Commit Graph

2433 Commits

Author SHA1 Message Date
Jason Tedor a9b12b38f0
Push primary term to replication tracker (#38044)
This commit pushes the primary term into the replication tracker. This
is a precursor to using the primary term to resolving ordering problems
for retention leases. Namely, it can be that out-of-order retention
lease sync requests arrive on a replica. To resolve this, we need a
tuple of (primary term, version). For this to be, the primary term needs
to be accessible in the replication tracker. As the primary term is part
of the replication group anyway, this change conceptually makes sense.
2019-01-31 09:19:49 -05:00
Luca Cavanna 622fb7883b
Introduce ability to minimize round-trips in CCS (#37828)
With #37566 we have introduced the ability to merge multiple search responses into one. That makes it possible to expose a new way of executing cross-cluster search requests, that makes CCS much faster whenever there is network latency between the CCS coordinating node and the remote clusters. The coordinating node can now send a single search request to each remote cluster, which gets reduced by each one of them. from + size results are requested to each cluster, and the reduce phase in each cluster is non final (meaning that buckets are not pruned and pipeline aggs are not executed). The CCS coordinating node performs an additional, final reduction, which produces one search response out of the multiple responses received from the different clusters.

This new execution path will be activated by default for any CCS request unless a scroll is provided or inner hits are requested as part of field collapsing.

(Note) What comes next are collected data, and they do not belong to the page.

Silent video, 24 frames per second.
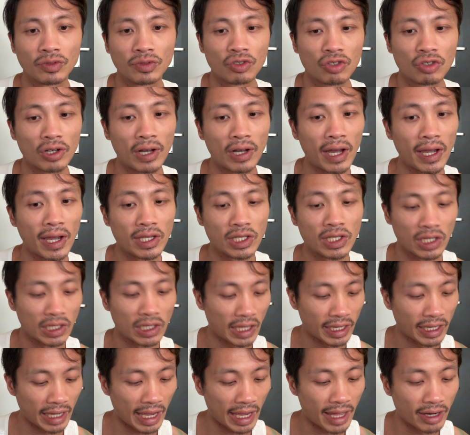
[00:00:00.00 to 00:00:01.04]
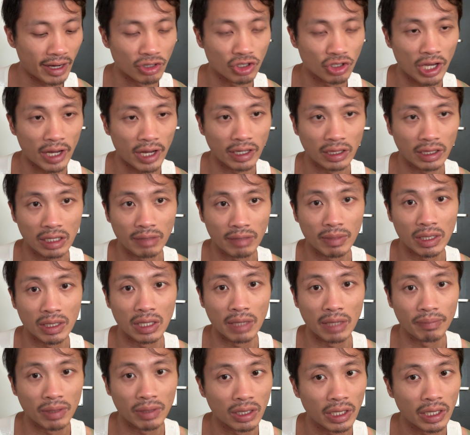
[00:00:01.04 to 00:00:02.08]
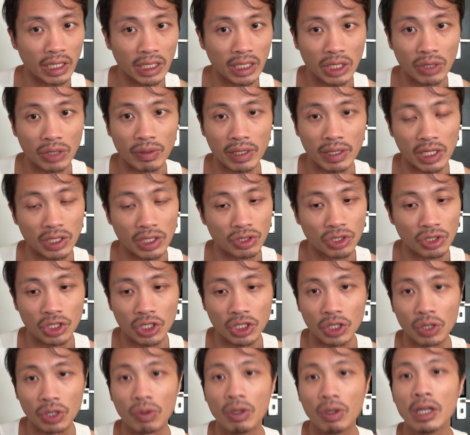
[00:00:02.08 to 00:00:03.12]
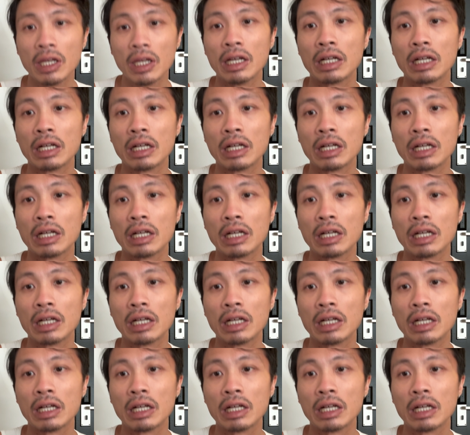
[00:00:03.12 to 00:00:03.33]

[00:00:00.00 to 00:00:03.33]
trying to like energetically manipulate you into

The search API accepts now a new parameter called ccs_minimize_roundtrips that allows to opt-out of the default behaviour.

Relates to #32125
2019-01-31 15:12:14 +01:00
Armin Braun ae9f4df361
Don't Assert Ack on when Publish Timeout is 0 in Test (#38077)
* Publish timeout is set to `0` so out of order processing of states on the node can lead to a `false` ack response
  * See #30672
* Closes #36813
2019-01-31 14:35:11 +01:00
Alexander Reelsen 9f026bb8ad
Reduce object creation in Rounding class (#38061)
This reduces objects creations in the rounding class (used by aggs) by properly
creating the objects only once. Furthermore a few unneeded ZonedDateTime objects
were created in order to create other objects out of them. This was
changed as well.

Running the benchmarks shows a much faster performance for all of the
java time based Rounding classes.
2019-01-31 14:18:28 +01:00
Adrien Grand a536fa7755
Treat put-mapping calls with `_doc` as a top-level key as typed calls. (#38032)
Currently the put-mapping API assumes that because the type name is `_doc` then
it is dealing with a typeless put-mapping call. Yet we still allow running the
put-mapping API in a typed fashion with `_doc` as a type name. The current logic
triggers surprising errors when doing a typed put-mapping call with `_doc` as a
type name on an index that has a type already.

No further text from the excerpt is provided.